Todd Moss, department chair and associate professor of entrepreneurship and the faculty director of the Sustainable Enterprise Partnership at Syracuse University, says companies face pressures from diverse stakeholder groups to improve enterprise sustainability.  “Of course, government pressures firms through regulations, although this seems to fluctuate based on current administration,” Moss says. “Investors—both institutional and individual—pressure firms through buy or sell recommendations and through voting proposals. Activists use social media and other communication technologies to create networks of individuals and organizations who thereafter apply pressure individually and through the media. Employees likewise pressure companies through internal grassroots efforts. Customers in B2B (business-to-business) relationships pressure their suppliers to improve sustainability through requiring additional reporting requirements or increasingly strict standards, such as documentation of water consumption and greenhouse gas emissions.”

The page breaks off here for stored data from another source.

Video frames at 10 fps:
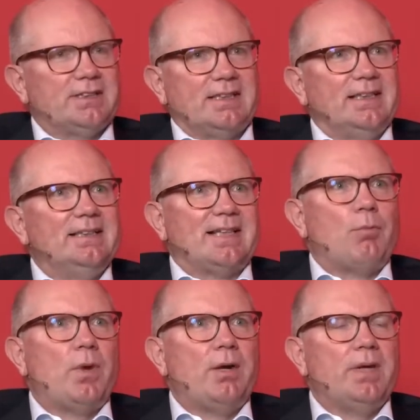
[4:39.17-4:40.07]
And in
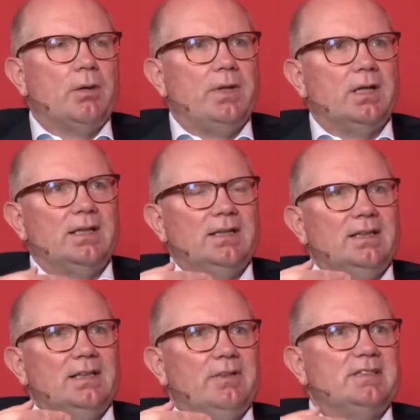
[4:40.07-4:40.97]
some way, we are
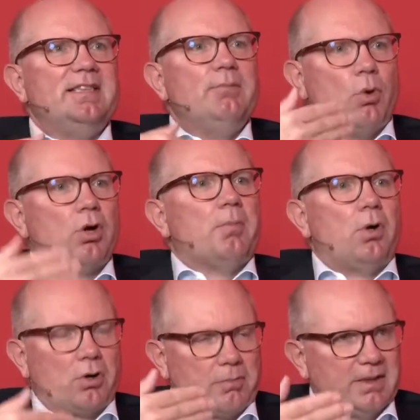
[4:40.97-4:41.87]
seeing more and
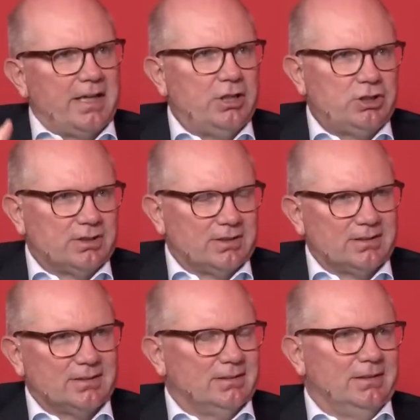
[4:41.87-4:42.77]
more augmentation.
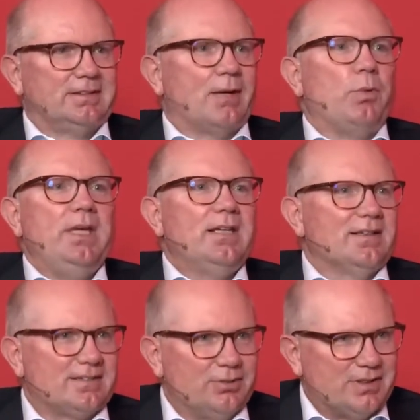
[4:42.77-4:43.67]
In some
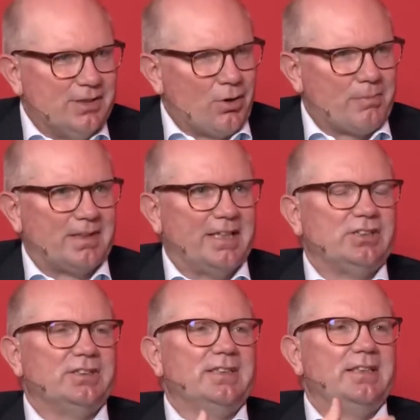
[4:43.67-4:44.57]
vehicles, you see
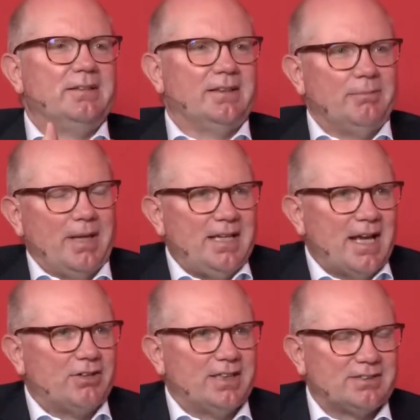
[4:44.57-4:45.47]
augmentation. You see it in many
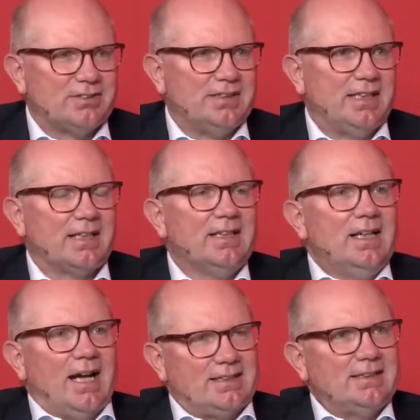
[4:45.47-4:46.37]
areas. You see that.
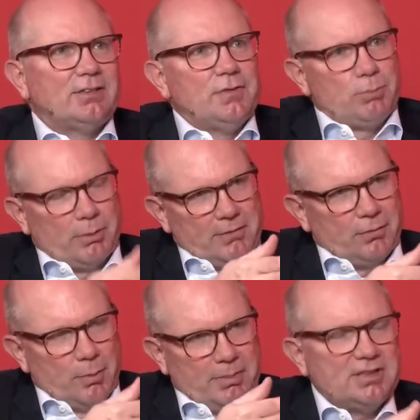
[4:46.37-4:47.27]
I think this will probably,
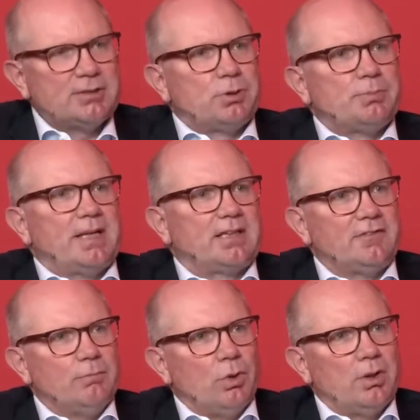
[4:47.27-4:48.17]
from a business
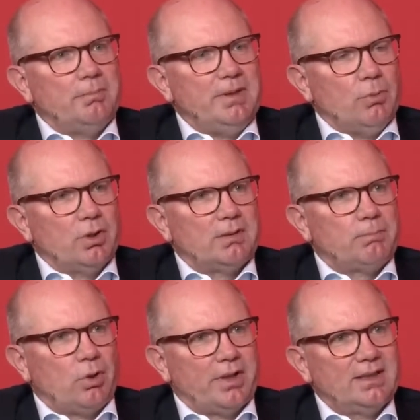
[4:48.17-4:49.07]
perspective, be more the
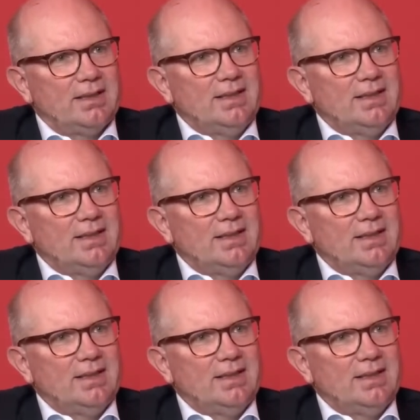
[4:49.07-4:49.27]
point.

To respond to this pressure, Moss points to guidance from a 1999 Harvard Business Review article titled “A Roadmap for Natural Capitalism,” in which authors Amory Lovins, Hunter Lovins, and Paul Hawken suggest four interlinked business practices that improve a firm’s sustainability. “First, companies can improve their productivity of natural resources through rethinking design and improved technology,” Moss explains. “Second, they can shift to biologically inspired production models that eliminate the concept of waste. Third, they can move to a solutions-based business model in which firms provide services rather than sell products. And fourth, firms can reinvest in natural capital.”